* **Activity**:
A faithful transcript of all the lines below, with no pictures, is the goal here.

* **Task inputs**:
=== Begin Enclosure ===

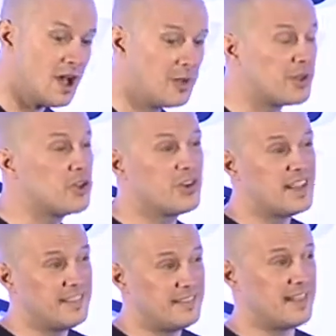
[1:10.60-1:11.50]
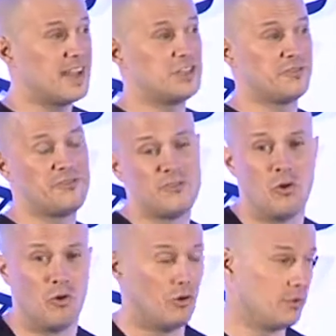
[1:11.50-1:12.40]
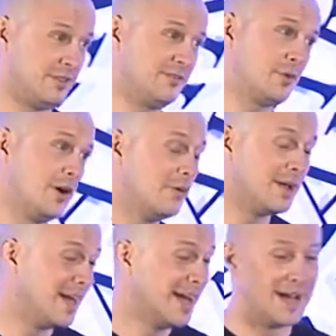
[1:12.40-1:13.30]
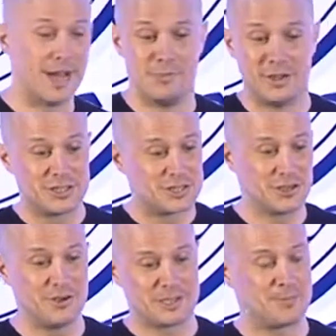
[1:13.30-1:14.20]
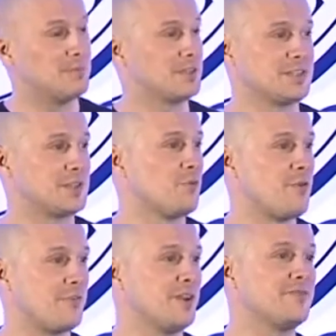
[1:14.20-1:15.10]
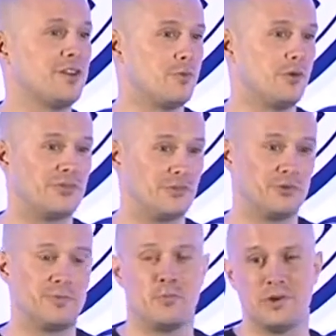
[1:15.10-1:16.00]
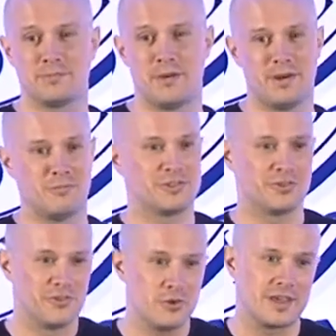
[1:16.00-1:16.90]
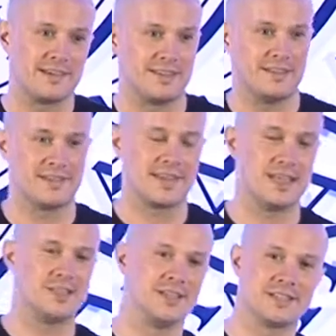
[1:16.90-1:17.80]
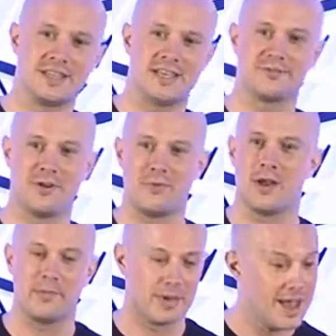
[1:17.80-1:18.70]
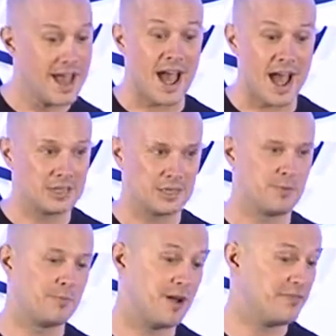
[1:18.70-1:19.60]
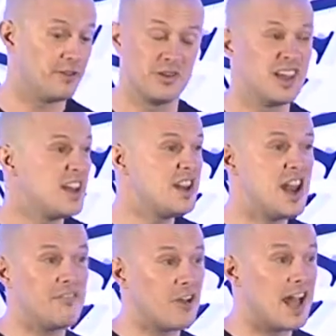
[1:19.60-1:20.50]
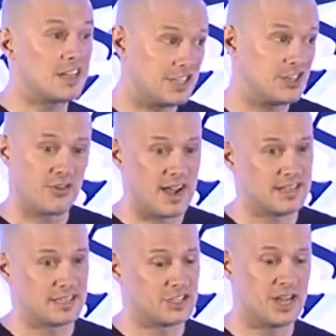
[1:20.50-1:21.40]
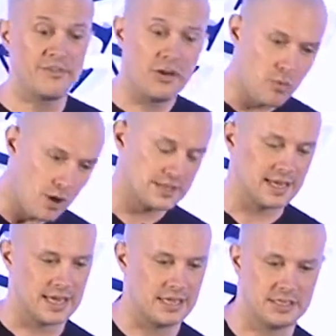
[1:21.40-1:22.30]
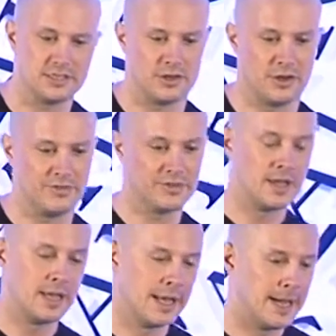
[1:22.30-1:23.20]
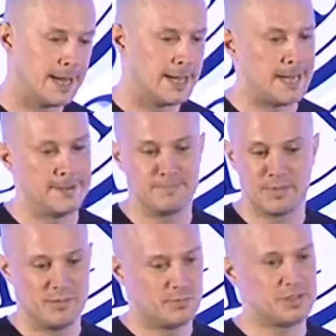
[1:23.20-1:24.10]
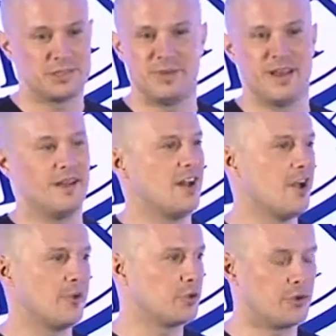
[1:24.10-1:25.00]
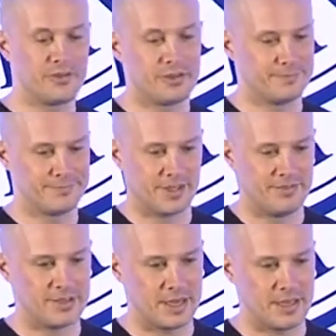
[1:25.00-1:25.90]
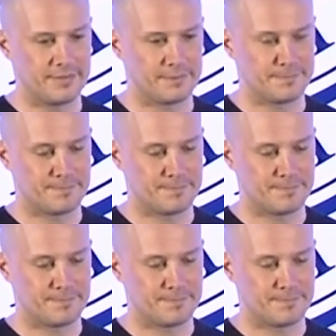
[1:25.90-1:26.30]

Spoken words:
Been cooking since the age of 4 as well. As soon as me and my sister were old enough to know what a saucepan was, my mum would sort of hoik us into the kitchen, sleeves rolled up, actually preparing food. Never actually trained as a chef. I worked in kitchens on and off, but just been a home cook for years.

=== End Enclosure ===

* **Result below**:
[1:10.60-1:11.50]
[1:11.50-1:12.40]
[1:12.40-1:13.30]
[1:13.30-1:14.20]
[1:14.20-1:15.10]
[1:15.10-1:16.00]
[1:16.00-1:16.90]
[1:16.90-1:17.80]
[1:17.80-1:18.70]
[1:18.70-1:19.60]
[1:19.60-1:20.50]
[1:20.50-1:21.40]
[1:21.40-1:22.30]
[1:22.30-1:23.20]
[1:23.20-1:24.10]
[1:24.10-1:25.00]
[1:25.00-1:25.90]
[1:25.90-1:26.30]

Spoken words:
Been cooking since the age of 4 as well. As soon as me and my sister were old enough to know what a saucepan was, my mum would sort of hoik us into the kitchen, sleeves rolled up, actually preparing food. Never actually trained as a chef. I worked in kitchens on and off, but just been a home cook for years.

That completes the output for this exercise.